Daniel Goode loves birds, too, and weaves examples of different thrushes into one mega-birdsong for an unusual orchestra in Tuba Thrush. Benjamin Beirs describes circles, whorls, and storms in Fluidity. It's for his instrument, the guitar, and is inspired by the paintings of Sunny Gibbons, who is his sister. Book-ending the program are two works—one for marimba, one for vibraphone—by Alvin Singleton. He titles them Argoru, which is the Ghanaian word meaning "to play."
It is spring, finally, we hope, we really do, on Now Is the Time, Saturday, March 22nd at 9 pm at wrti.org and WRTI-HD2. It engenders all sorts of good thoughts as we consider Circling Permutations, a flute and double bass improvisation by Robert Ackerman, and a concert rag for piano, Spring Beauties, by Brian Dykstra. Always elegant, the music of Paul Chihara seems appropriate for our turn to the warmth; we’ll hear his String Trio.

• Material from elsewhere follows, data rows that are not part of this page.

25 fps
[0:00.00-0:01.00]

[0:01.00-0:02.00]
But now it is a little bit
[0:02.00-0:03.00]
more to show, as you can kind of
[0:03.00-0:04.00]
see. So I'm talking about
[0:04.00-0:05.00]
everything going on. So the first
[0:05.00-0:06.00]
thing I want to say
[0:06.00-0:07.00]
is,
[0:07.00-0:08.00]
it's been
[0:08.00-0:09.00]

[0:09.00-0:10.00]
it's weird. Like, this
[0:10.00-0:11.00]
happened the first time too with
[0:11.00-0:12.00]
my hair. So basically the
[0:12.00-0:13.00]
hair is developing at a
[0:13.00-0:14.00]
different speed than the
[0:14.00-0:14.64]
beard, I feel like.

Avner Dorman brings along his Azerbaijani Dance for piano, and if you feel like a play on words, David Gunn’s always good for that, so a Missing Inn March could fit the bill this month. New music for old instruments symbolize a change of seasons; Will Ayton’s Songs of the British Isles is for the consort of viols, Parthenia. And in a similar vein, Dick Hensold breaks out his Northumbrian pipes for First Leaves of Spring.
from ensemble, et al.: No Matter How Fast You Run Today, you will Never Catch up to Tomorrow
Julius Caesar had better watch his back on Now Is the Time, Saturday, March 15th at 9 pm at wrti.org and WRTI-HD2. Brutus doesn't show up, but look out for the Silver Dagger of Stacy Garrop, an Appalachian somebody-done-somebody-wrong song. Eric Moe channels comic-book philosophy of "they said it couldn't be done" in Dead Elf Tugboat, and Andy Teirstein throws a bright light on fate with the narrated drama The Shooting of Dan McGrew.

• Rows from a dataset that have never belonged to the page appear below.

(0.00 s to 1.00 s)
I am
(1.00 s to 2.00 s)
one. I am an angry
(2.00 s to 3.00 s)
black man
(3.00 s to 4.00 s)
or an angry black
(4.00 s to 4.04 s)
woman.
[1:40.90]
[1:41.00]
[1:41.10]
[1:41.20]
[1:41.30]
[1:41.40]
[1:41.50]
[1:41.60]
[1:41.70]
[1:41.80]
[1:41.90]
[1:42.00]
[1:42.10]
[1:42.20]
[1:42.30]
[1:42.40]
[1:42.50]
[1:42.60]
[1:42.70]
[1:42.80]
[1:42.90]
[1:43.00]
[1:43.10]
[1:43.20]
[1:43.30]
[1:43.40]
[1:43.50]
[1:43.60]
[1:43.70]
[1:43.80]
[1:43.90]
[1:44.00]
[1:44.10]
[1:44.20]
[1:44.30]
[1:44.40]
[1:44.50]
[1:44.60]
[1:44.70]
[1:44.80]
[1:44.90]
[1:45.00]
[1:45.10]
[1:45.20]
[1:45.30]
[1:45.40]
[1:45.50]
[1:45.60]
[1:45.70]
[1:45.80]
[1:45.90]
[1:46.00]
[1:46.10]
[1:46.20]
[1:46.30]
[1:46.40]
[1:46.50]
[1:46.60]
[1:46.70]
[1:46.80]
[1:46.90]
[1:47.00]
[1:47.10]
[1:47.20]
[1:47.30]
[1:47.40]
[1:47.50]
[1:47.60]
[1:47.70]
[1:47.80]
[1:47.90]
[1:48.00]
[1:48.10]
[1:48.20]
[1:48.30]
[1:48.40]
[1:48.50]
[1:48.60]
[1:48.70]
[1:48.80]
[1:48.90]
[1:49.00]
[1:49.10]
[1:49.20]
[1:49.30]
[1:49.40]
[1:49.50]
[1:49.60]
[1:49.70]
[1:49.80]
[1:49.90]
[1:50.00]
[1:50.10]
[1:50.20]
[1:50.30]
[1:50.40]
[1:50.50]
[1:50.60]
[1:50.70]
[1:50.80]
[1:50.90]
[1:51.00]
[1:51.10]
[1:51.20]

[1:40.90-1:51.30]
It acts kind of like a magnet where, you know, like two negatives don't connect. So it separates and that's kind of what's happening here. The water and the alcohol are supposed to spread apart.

Michael Daugherty's Dead Elvis romps through one corner of pop culture, and Dan Visconti's Lawless Airs through another, with a violin accompanied by a harp sounding like a broken guitar played by a cowboy. The percussion quartet ensemble, et al. cautions with No Matter How Fast You Run Today, you will Never Catch up to Tomorrow, Joshua Rosenblum offers a tonic to the Ides with Forward March, and Mark Zuckerman clears the air of fate with the canon, Grant Us Peace.

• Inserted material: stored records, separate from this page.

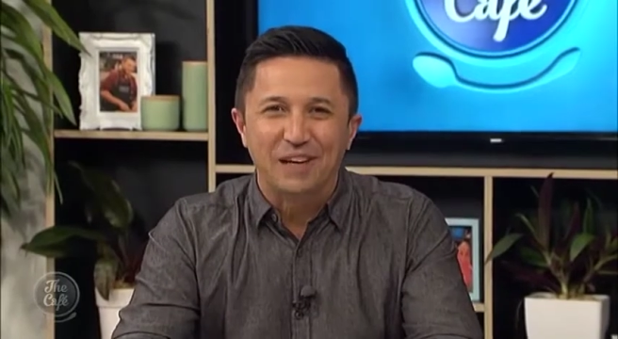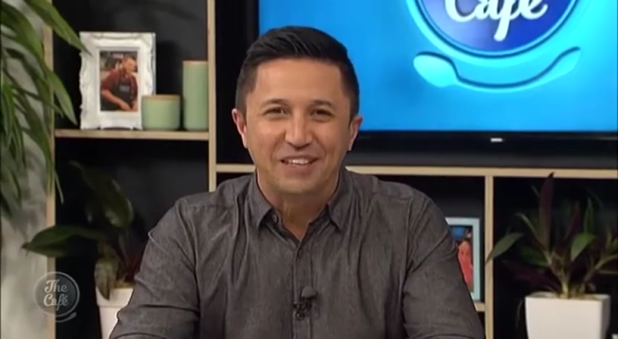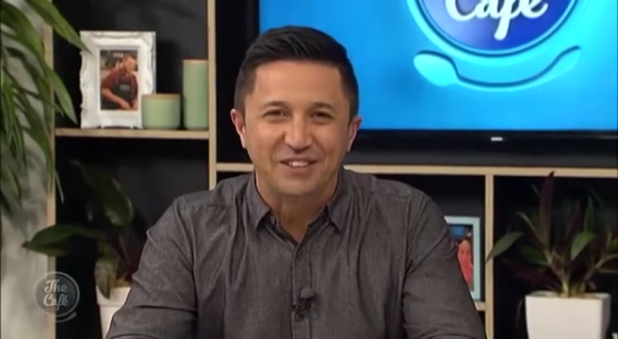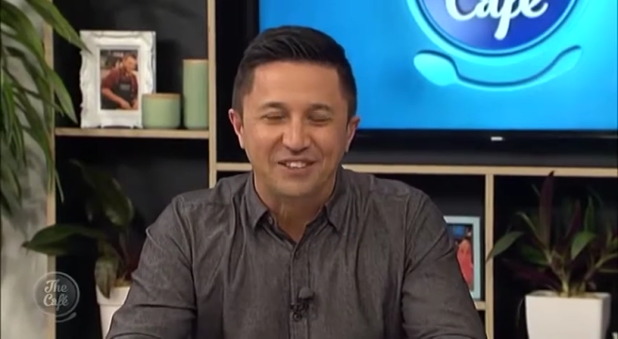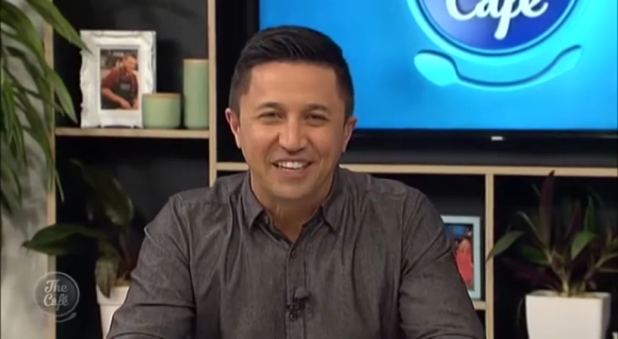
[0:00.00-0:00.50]
for
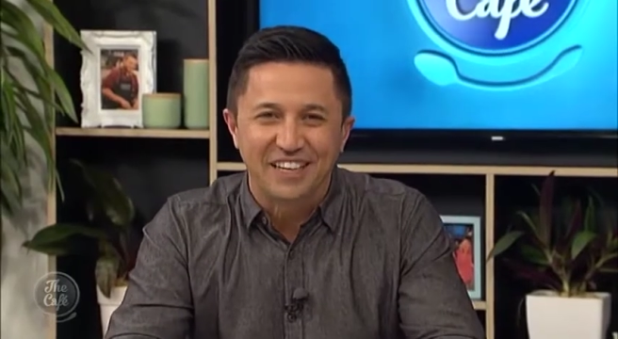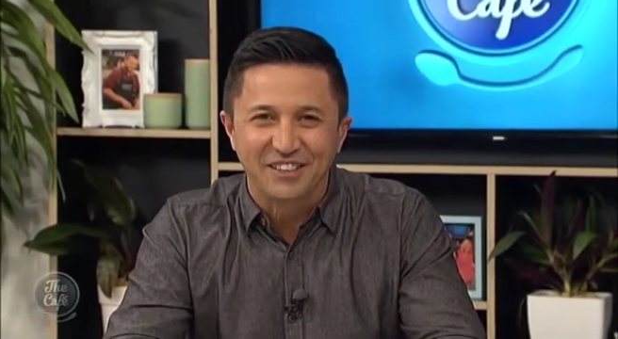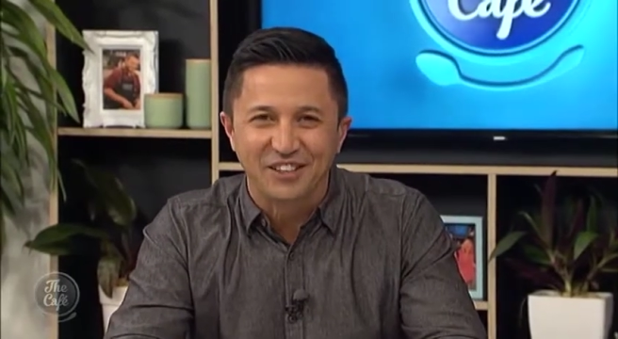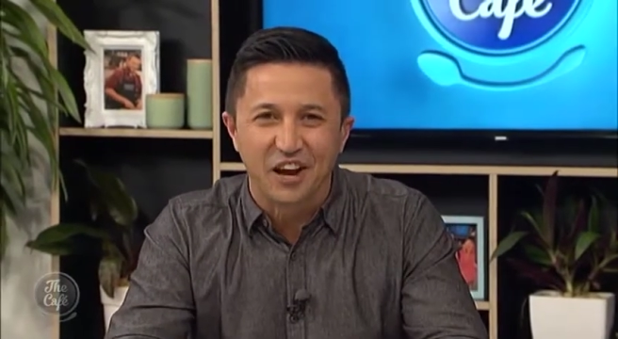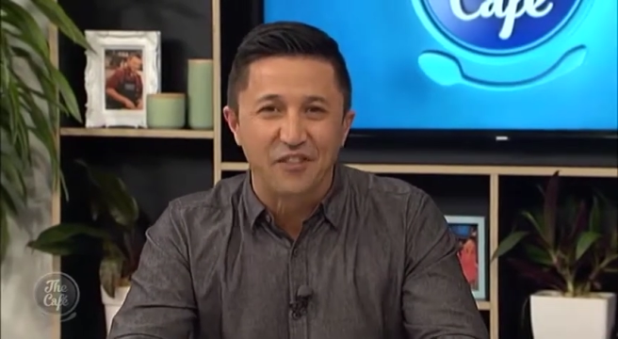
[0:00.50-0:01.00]
Best New
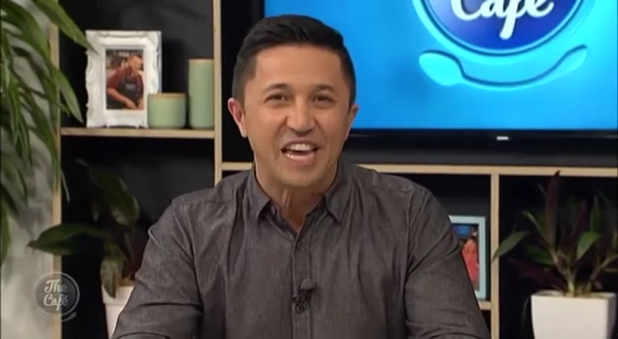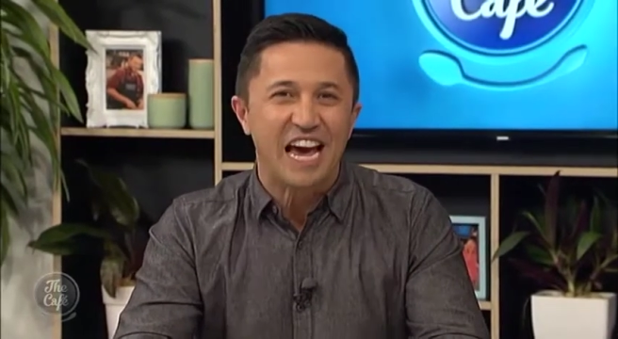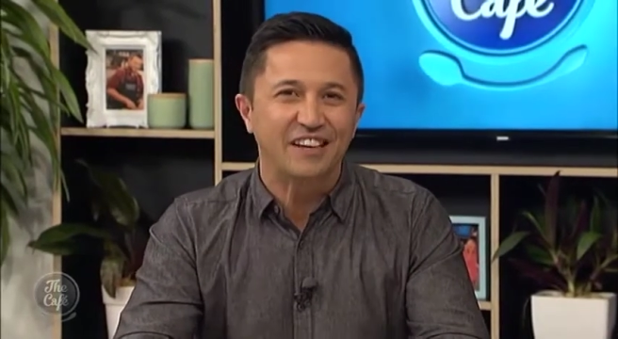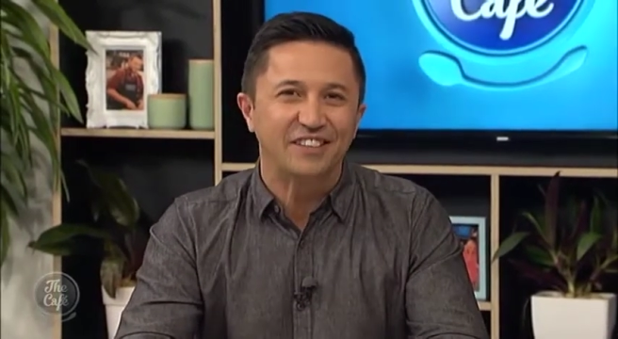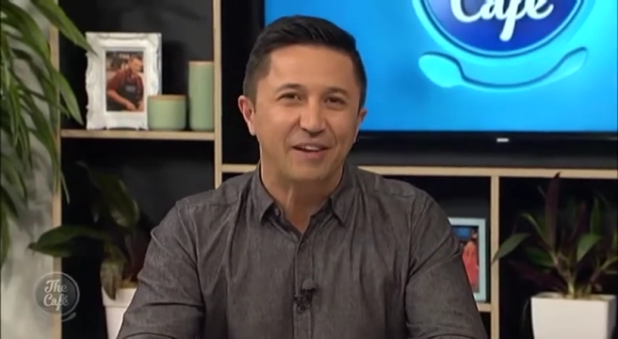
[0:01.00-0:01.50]
Zealand Show, the
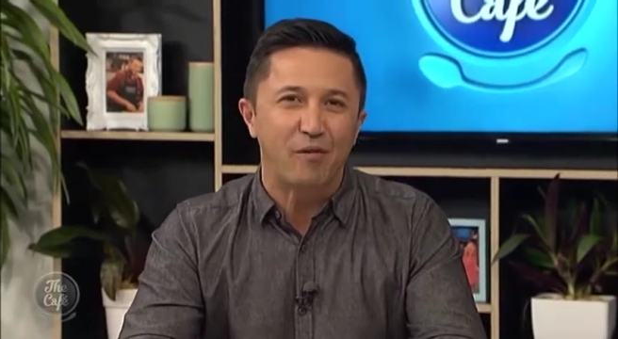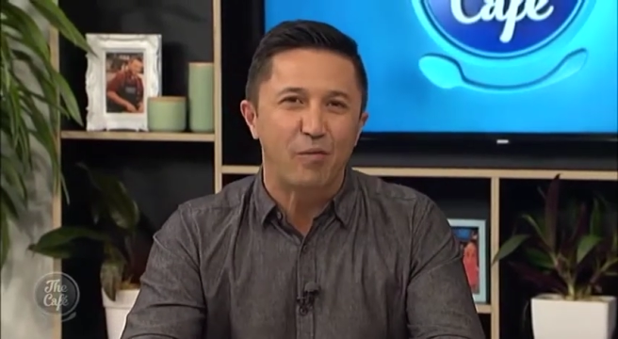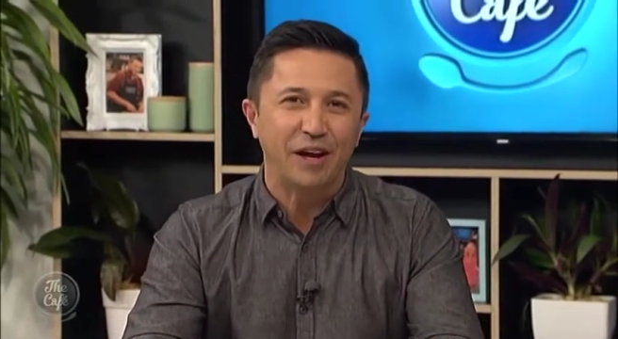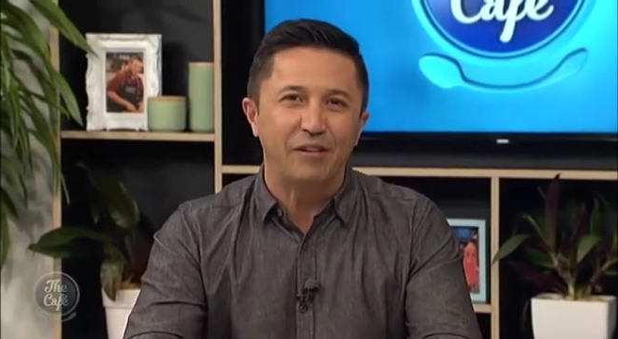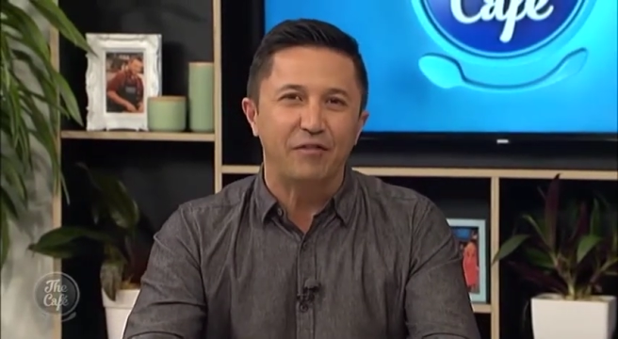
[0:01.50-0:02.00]
youngest ever
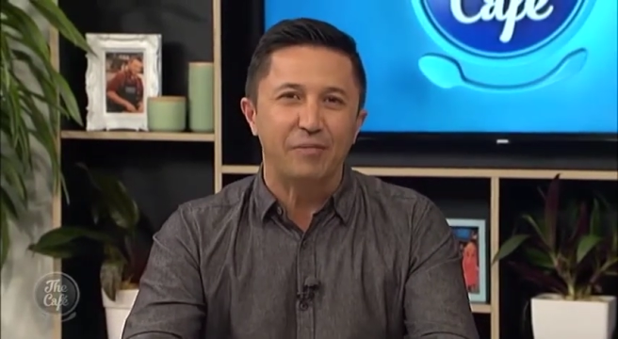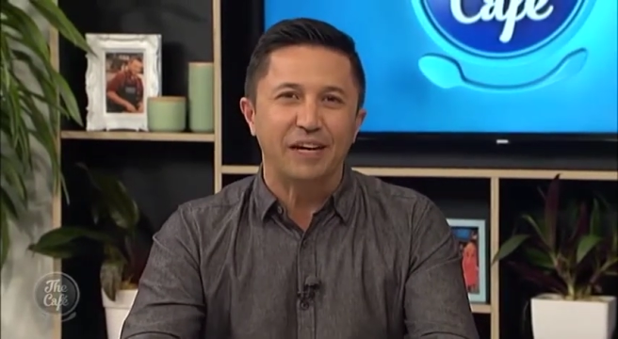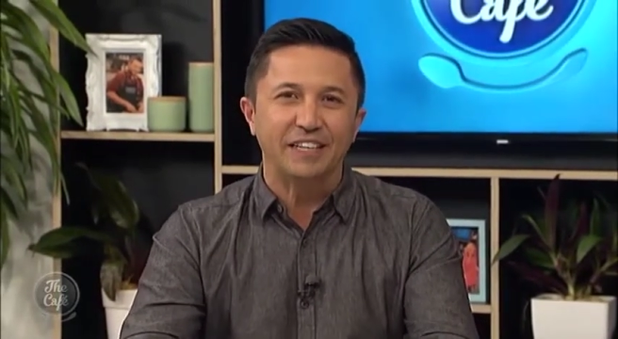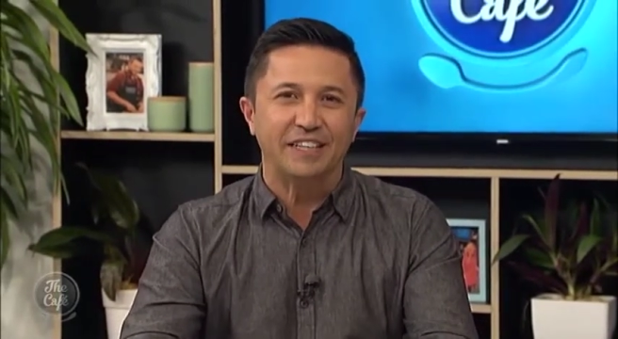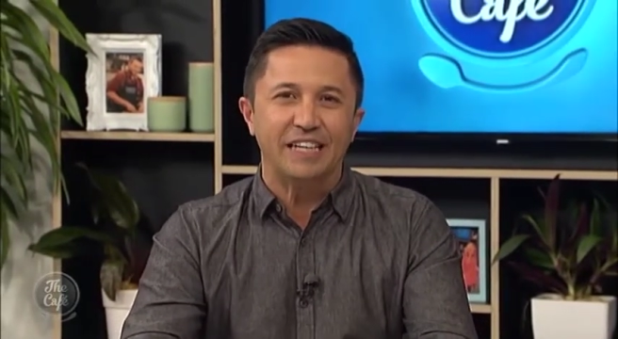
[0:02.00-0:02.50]
winner of the
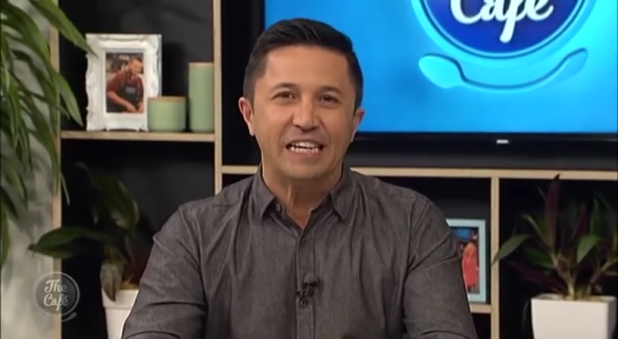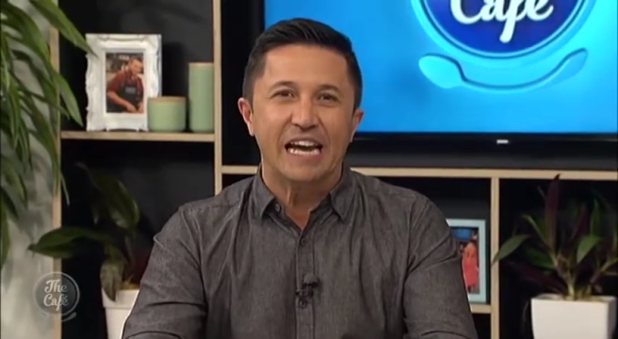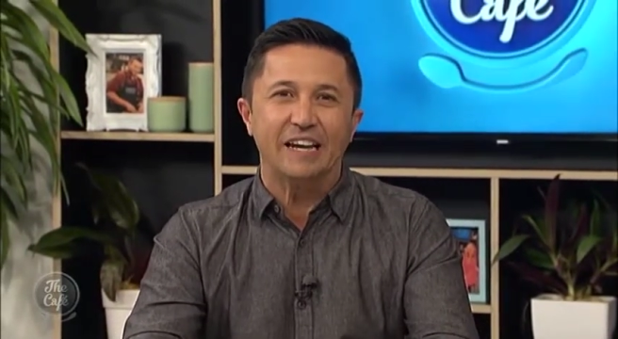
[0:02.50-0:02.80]
Billy T,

We study etudes, "studies," on Now Is the Time, Saturday, March 8th at 9 pm at wrti.org and WRTI-HD2. No idea what Defensive Chili means, but this second etude for piano by Marc Mellits really sets the table. John McDonald comes in with two pieces for violin and piano, the poetic studies he calls Lily Events, and Lyrical Study.
Tomas Svoboda plays his own powerful music for piano, the Nine Etudes in Fugue Style, Vol. 2, and then we include an etude for an instrument not nearly as ubiquitous, the bassoon. John Steinmetz's Etude No. 5 is a lovely fantasy on the cowboy lament "Streets of Laredo," how about that?